Cinzano, il cin cin all’italiana
di Simona Vitagliano
Quella di Cinzano è una grande storia italiana che va avanti attraversando i secoli.
La prima traccia è da ritrovarsi, addirittura, nel 1568: a testimonianza c’è una delle prime registrazioni ufficiali, custodita negli archivi parrocchiali del borgo di Pecetto Torinese, in Piemonte, proprio lì dove, alla fine del XIX secolo, un piccolo territorio sito tra Pecetto e il comune di Chieri era chiamato proprio con questo nome.
All’epoca i Cinzano erano specializzati in colture di alberi da frutto e vite, producendo un ottimo rosolio, ben conosciuto anche da noi napoletani: si tratta di un liquore realizzato con i petali di rosa, che fa da base, molto spesso, per altri alcolici, liquori, vini…
Quasi due secoli dopo, nel 1707, il maestro acquavitaio Giovanni Battista Cinzano ottenne la licenza per distillare e vendere elisir e rosoli fino a Torino.
Esattamente cinquant’anni dopo, nel 1757, i fratelli Carlo Stefano e Giovanni Giacomo Cinzano, suoi eredi diretti, acquisirono il titolo di maestri acquavitai, “congregati” nell’Università dei Confettieri e Aquavitari di Torino, e un’ulteriore licenza che permise loro di aprire la bottega-laboratorio di Via Dora Grossa, oggi denominata via Garibaldi, nel centro di Torino.
Il 1786 fu un anno importante per l’azienda: venne insignita dai reali di Casa Savoia come miglior produttore di una specialità torinese di Vermouth (quello Rosso) e incaricata, dal Re di Piemonte e Sardegna, di emulare i metodi francesi per realizzare lo Champagne, restando, però, nei domini reali di Santo Stefano Belbo e Santa Vittoria d’Alba; quest’ultimo, in particolare, faceva da base proprio nelle tenute dei fratelli.
Ci è voluto del tempo, ma dopo la prima metà dell’Ottocento i Cinzano dettero vita ad una produzione a livello industriale, inaugurando il primo stabilimento a Santo Stefano Belbo.
La ricetta del loro famoso Vermouth, per tutto questo tempo, è rimasta segreta.
In una cronaca dell’Esposizione Italiana di Torino del 1884 si legge: “È solamente dopo aver percorso tutto il labirinto di gallerie, la lunga sequela di cantine, dopo aver visto il continuo e ordinato lavorio, che senza posa si agita colà quotidianamente, che si arriva a comprendere tutta l’importanza di questa colossale casa
di esportazione”¦ Il vermouth viene spedito ovunque, ma soprattutto in America del Sud, in fusti e bottiglie.

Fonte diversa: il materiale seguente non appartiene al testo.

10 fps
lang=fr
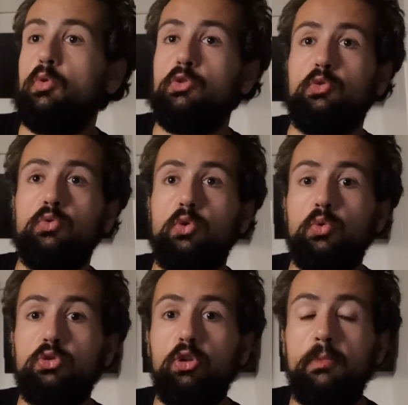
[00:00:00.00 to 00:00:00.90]
11 contre
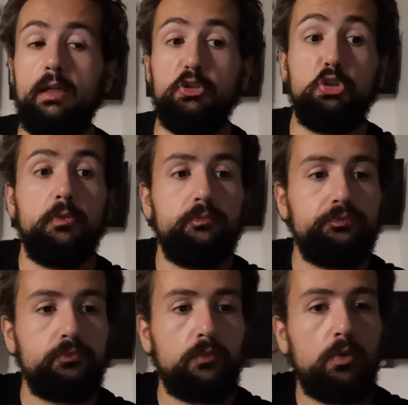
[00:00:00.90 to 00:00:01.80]
11 le match.
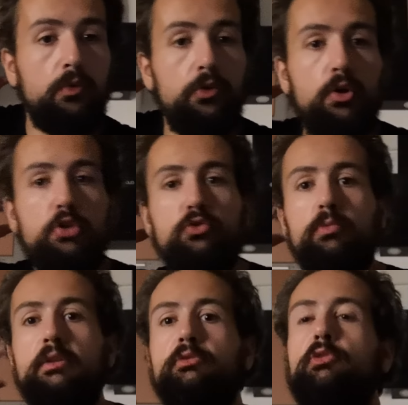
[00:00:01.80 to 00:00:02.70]
Bah, je
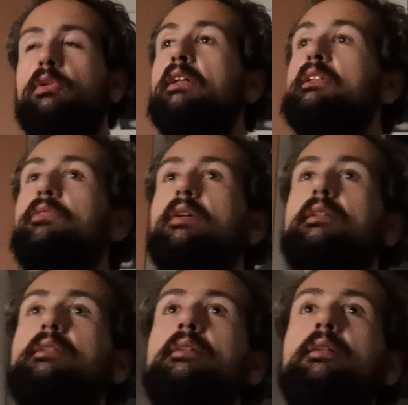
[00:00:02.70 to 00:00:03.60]
veux bien que ce soit
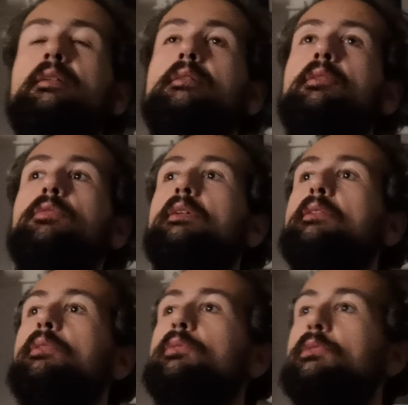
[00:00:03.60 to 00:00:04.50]
l'anniversaire, les
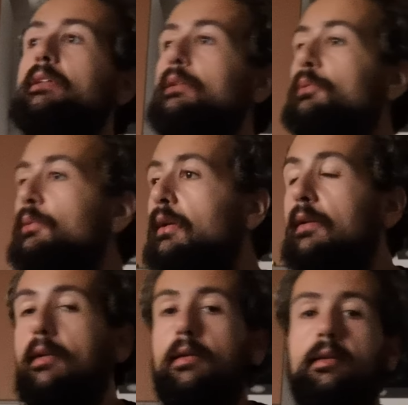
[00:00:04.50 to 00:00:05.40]
120 ans, tout ça et tout.
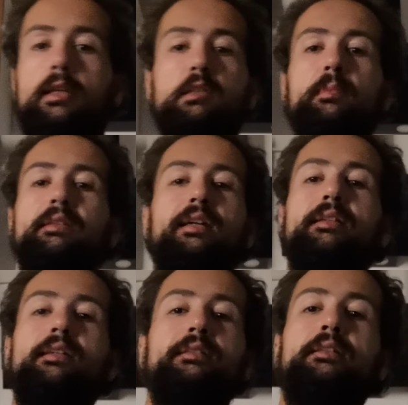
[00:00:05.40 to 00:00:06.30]
La semaine
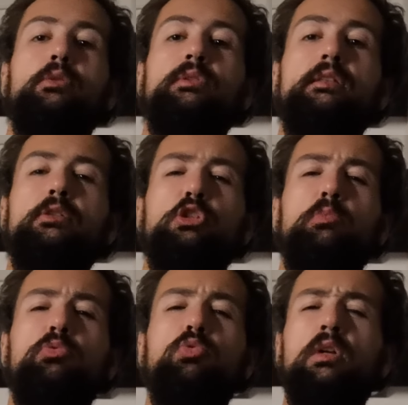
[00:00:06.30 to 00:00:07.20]
dernière, c'était aussi, je
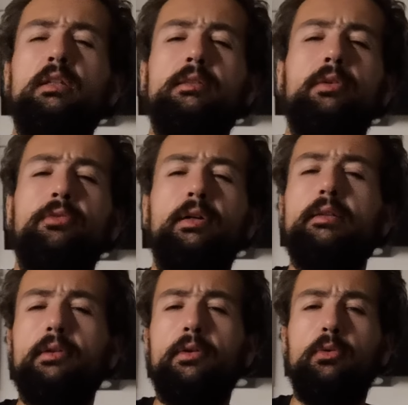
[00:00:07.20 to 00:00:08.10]
sais plus quoi, les
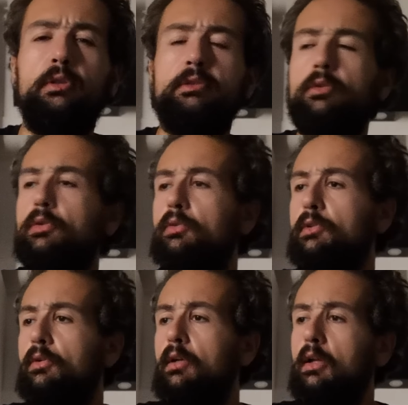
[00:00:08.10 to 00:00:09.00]
120 ans ou les
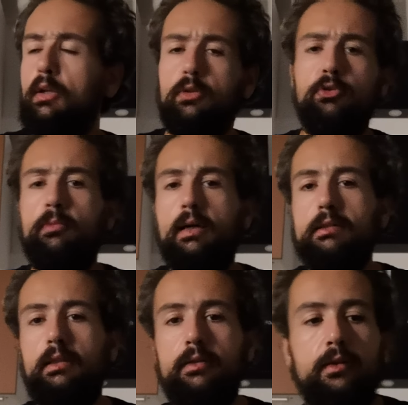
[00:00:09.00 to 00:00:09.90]
130 ans de
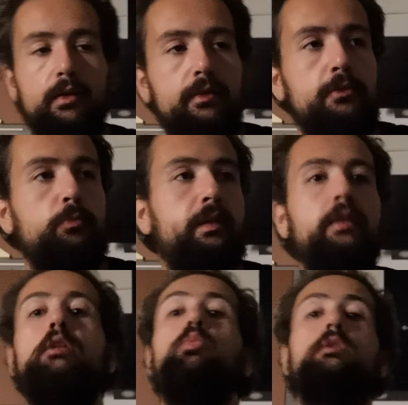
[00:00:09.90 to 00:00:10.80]
Marseille. Ils n'ont pas
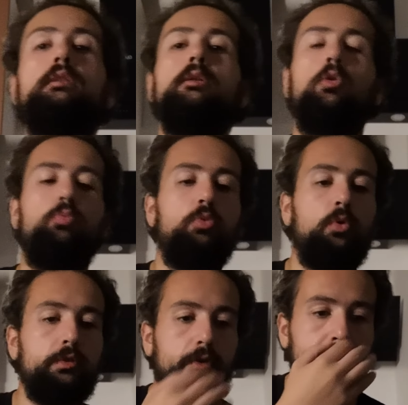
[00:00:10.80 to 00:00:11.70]
gagné 8-0
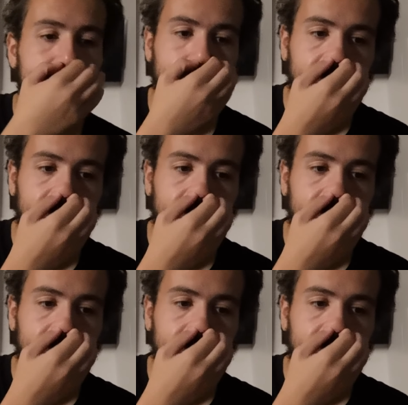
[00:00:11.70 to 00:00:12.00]
pour autant.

Così pure i baroli, le barbere, i moscati: questi ultimi vennero specialmente perfezionati, ridotti a squisiti vini spumanti, che cominciarono ad acquistare rinomanza per aroma e limpidezza”.
Innovazione e imprenditorialità
Cinzano si è sempre distinta per il suo sguardo moderno ed innovativo, ammiccante verso il futuro prossimo; così, si è ritrovata ad essere spesso “prima” in molte scelte.

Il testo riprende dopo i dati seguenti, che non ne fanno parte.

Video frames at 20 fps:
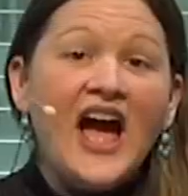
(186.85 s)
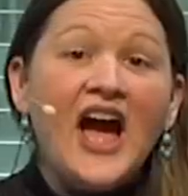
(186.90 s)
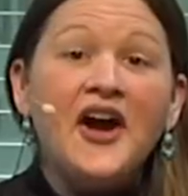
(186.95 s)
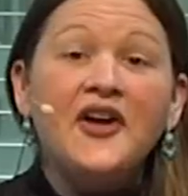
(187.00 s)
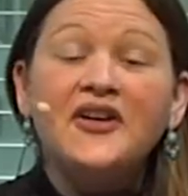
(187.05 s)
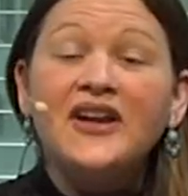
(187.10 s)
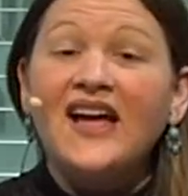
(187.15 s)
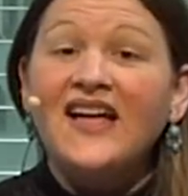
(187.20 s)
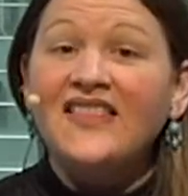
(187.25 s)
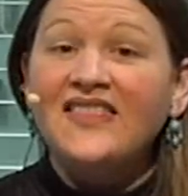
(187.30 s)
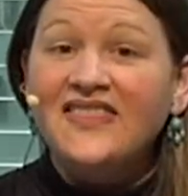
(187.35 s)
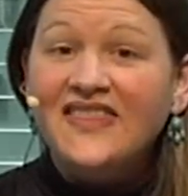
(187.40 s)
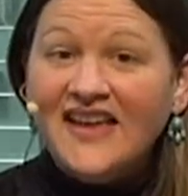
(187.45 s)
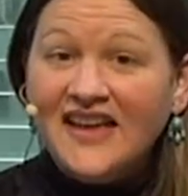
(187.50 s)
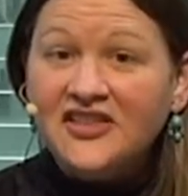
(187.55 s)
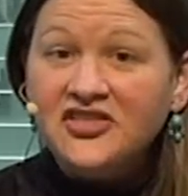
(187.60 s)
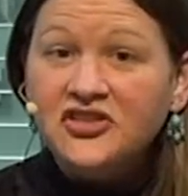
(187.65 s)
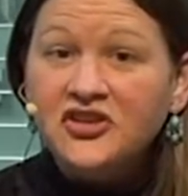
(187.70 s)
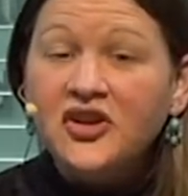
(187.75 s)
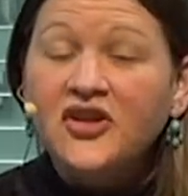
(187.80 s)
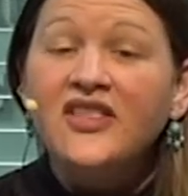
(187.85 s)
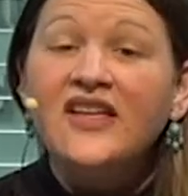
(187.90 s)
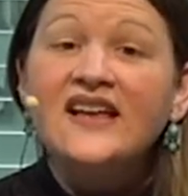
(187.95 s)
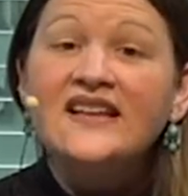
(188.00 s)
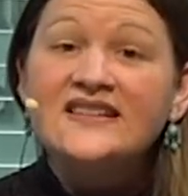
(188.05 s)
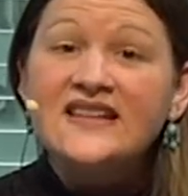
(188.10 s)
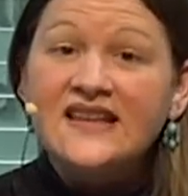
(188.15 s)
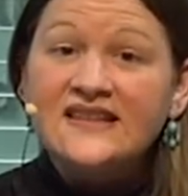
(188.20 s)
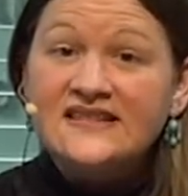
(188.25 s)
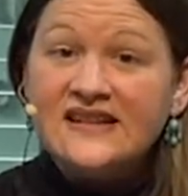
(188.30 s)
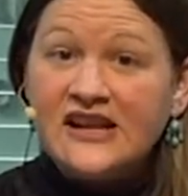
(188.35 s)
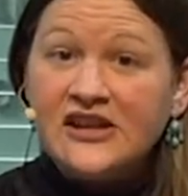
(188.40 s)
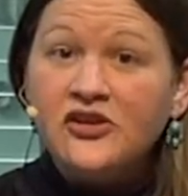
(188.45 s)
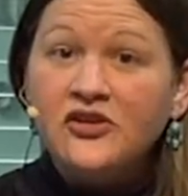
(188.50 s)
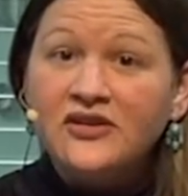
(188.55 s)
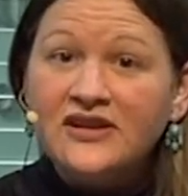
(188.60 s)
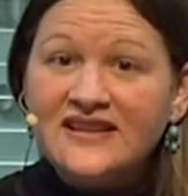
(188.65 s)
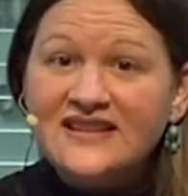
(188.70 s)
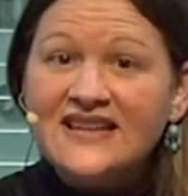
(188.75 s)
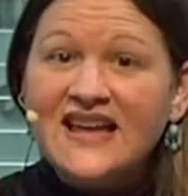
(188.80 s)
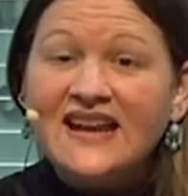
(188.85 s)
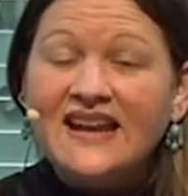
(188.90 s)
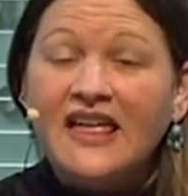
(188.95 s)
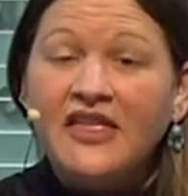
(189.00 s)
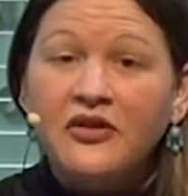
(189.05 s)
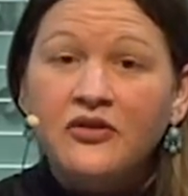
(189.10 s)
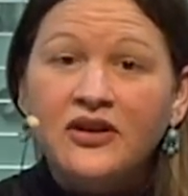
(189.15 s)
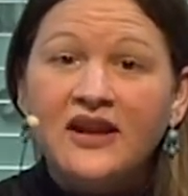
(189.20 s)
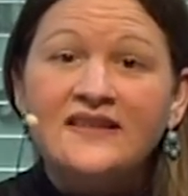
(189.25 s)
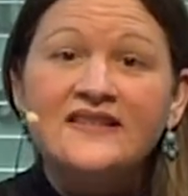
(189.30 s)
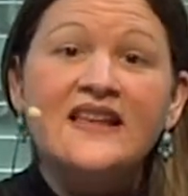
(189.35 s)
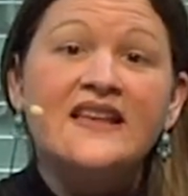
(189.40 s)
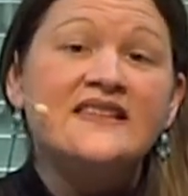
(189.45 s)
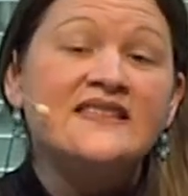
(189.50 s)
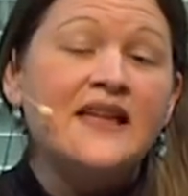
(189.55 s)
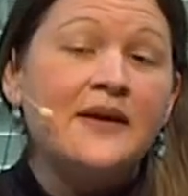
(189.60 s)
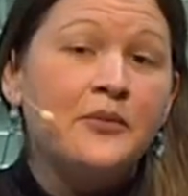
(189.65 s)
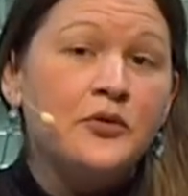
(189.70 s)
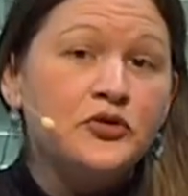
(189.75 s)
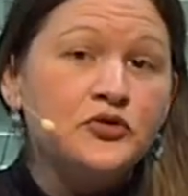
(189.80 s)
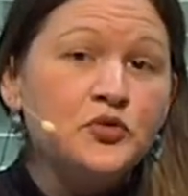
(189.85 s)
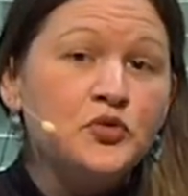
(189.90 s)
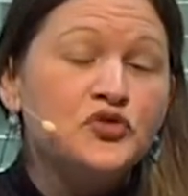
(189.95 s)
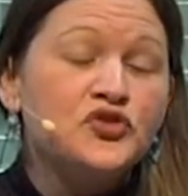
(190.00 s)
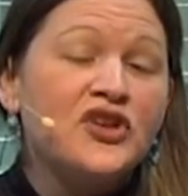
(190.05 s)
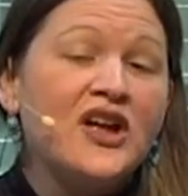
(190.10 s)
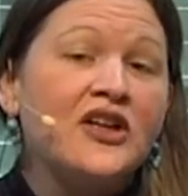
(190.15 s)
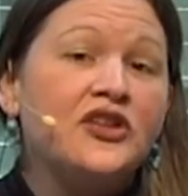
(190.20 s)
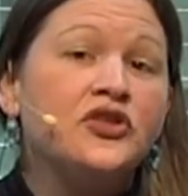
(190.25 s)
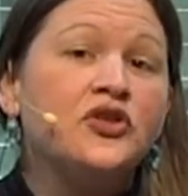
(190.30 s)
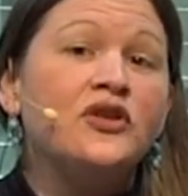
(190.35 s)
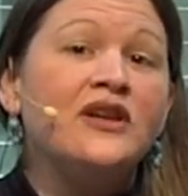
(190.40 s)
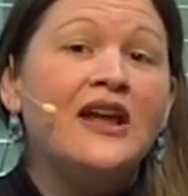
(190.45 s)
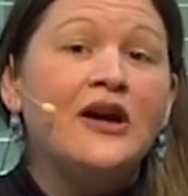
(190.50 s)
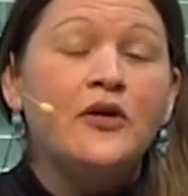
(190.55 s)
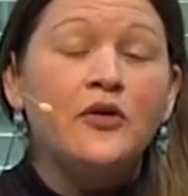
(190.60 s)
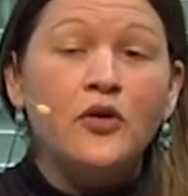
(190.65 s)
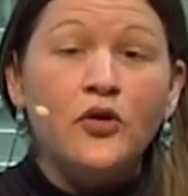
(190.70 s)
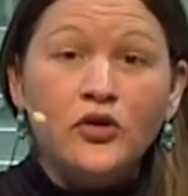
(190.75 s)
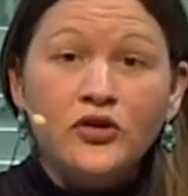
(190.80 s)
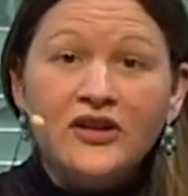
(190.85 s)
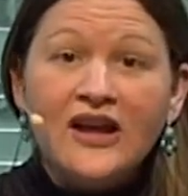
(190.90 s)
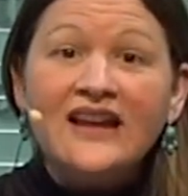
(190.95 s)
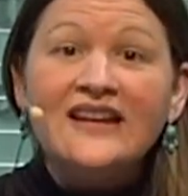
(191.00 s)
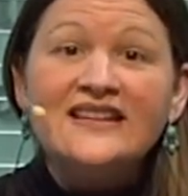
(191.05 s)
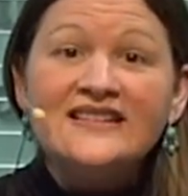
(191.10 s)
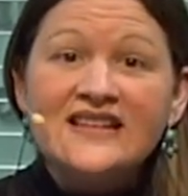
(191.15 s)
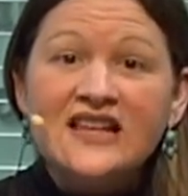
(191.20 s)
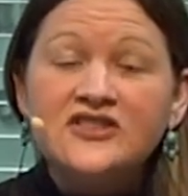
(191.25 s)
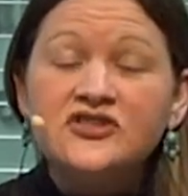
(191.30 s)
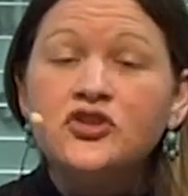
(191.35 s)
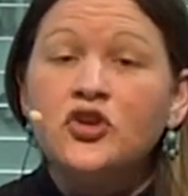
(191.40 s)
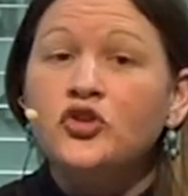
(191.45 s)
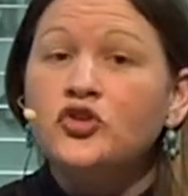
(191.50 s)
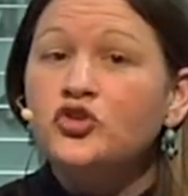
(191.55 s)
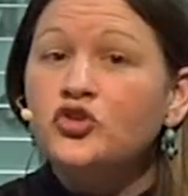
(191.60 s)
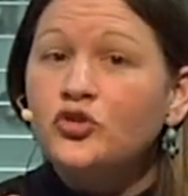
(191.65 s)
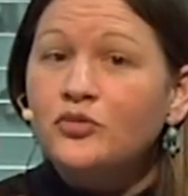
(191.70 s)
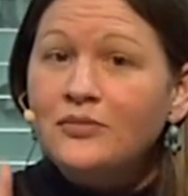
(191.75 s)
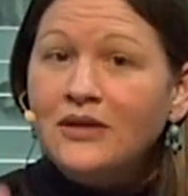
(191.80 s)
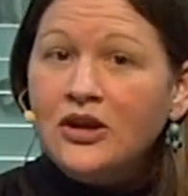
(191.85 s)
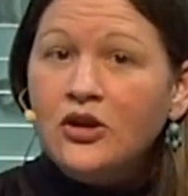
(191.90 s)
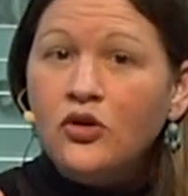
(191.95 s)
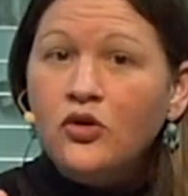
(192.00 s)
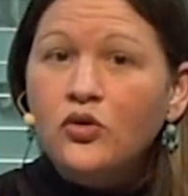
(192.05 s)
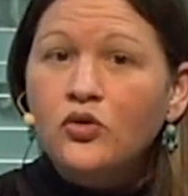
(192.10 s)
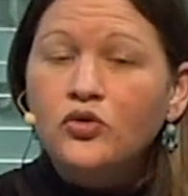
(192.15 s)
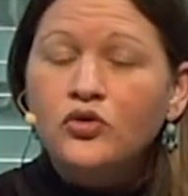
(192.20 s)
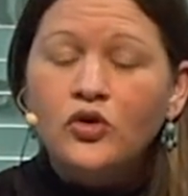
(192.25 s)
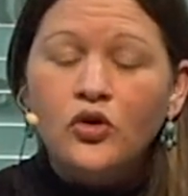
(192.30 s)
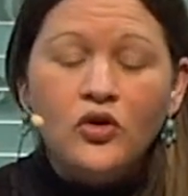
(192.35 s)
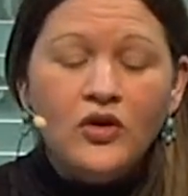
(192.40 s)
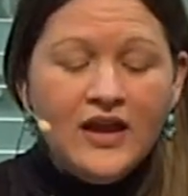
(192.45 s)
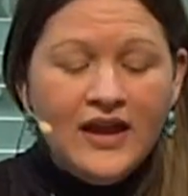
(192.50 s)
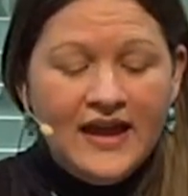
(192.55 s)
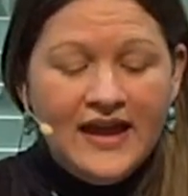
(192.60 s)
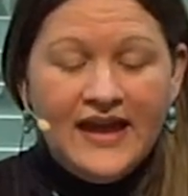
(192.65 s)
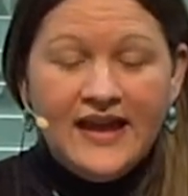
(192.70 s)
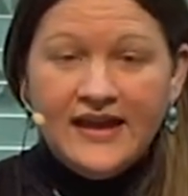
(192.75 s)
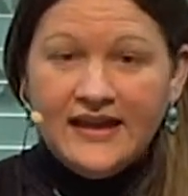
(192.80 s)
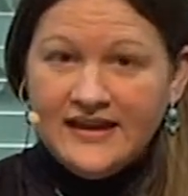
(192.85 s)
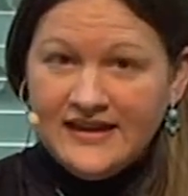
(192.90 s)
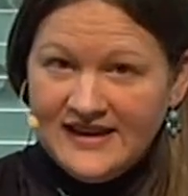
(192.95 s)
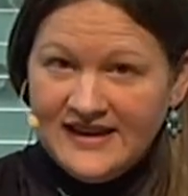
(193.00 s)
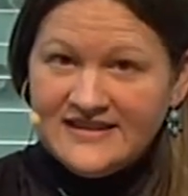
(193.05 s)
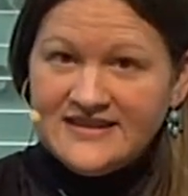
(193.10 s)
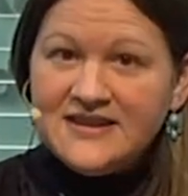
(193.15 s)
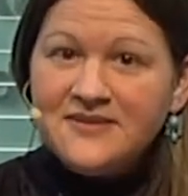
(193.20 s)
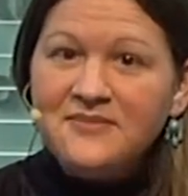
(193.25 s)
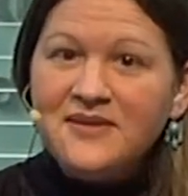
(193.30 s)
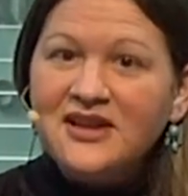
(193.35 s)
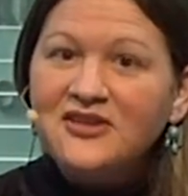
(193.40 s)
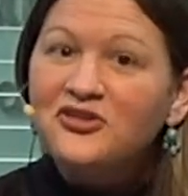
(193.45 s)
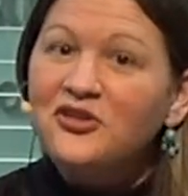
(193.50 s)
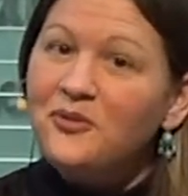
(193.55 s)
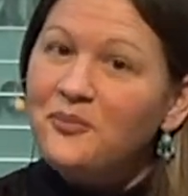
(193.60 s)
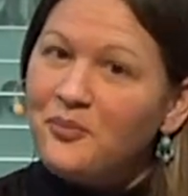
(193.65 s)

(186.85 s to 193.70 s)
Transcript: Ahora, dentro de esas regiones ganadoras, estamos buscando la organización número uno en crecimiento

Ad esempio, il primo impianto frigorifero in uno stabilimento enologico fu proprio quello di Santa Vittoria, nel 1904, esattamente come, nel 1911, ci fu il primo aeroplano utilizzato per la pubblicità industriale, che lanciò su Milano dischetti promozionali.
Anche a livello grafico i Cinzano si sono sempre distinti: i manifesti del famoso pittore Cappiello sono entrati nella storia della pubblicità . Chi, anche solo guardandoli, può dire di non averli mai visti in giro, anche ai giorni nostri?
La crescita
Nel 1929 anche la famiglia Florio, di tradizione industriale, e gli stabilimenti Woodhouse (prima azienda vinicola, fondata da un inglese nel 1796, che ha iniziato l’esportazione del Marsala in Gran Bretagna ed altri paesi europei) ed Ingham-Whitaker (antica casa vinicola con sede a Marsala e produttrice dell’omonimo vino) entrarono a far parte del Gruppo: fu proprio in quel momento che il mercato internazionale del Marsala ricevette un nuovo input.
Anche il brand del Ferro-China di Bisleri è stato acquisito con la ricetta originale; si è inserito, quindi, all’insieme, anche questo già celebre liquore scuro, adatto come digestivo e per aperitivi.
Oggi
Gli stabilimenti di Santa Vittoria d’Alba sono stati successivamente ceduti, mentre, nel 1999, il marchio Cinzano è stato acquisito dal Gruppo Campari (ma non lo stabilimento), che conta 16 stabilimenti nel mondo, tutt’ora attivo nel continuarne la fortunata produzione in una di queste strutture, a Novi Ligure, moderna, avanzata e di alto livello tecnologico.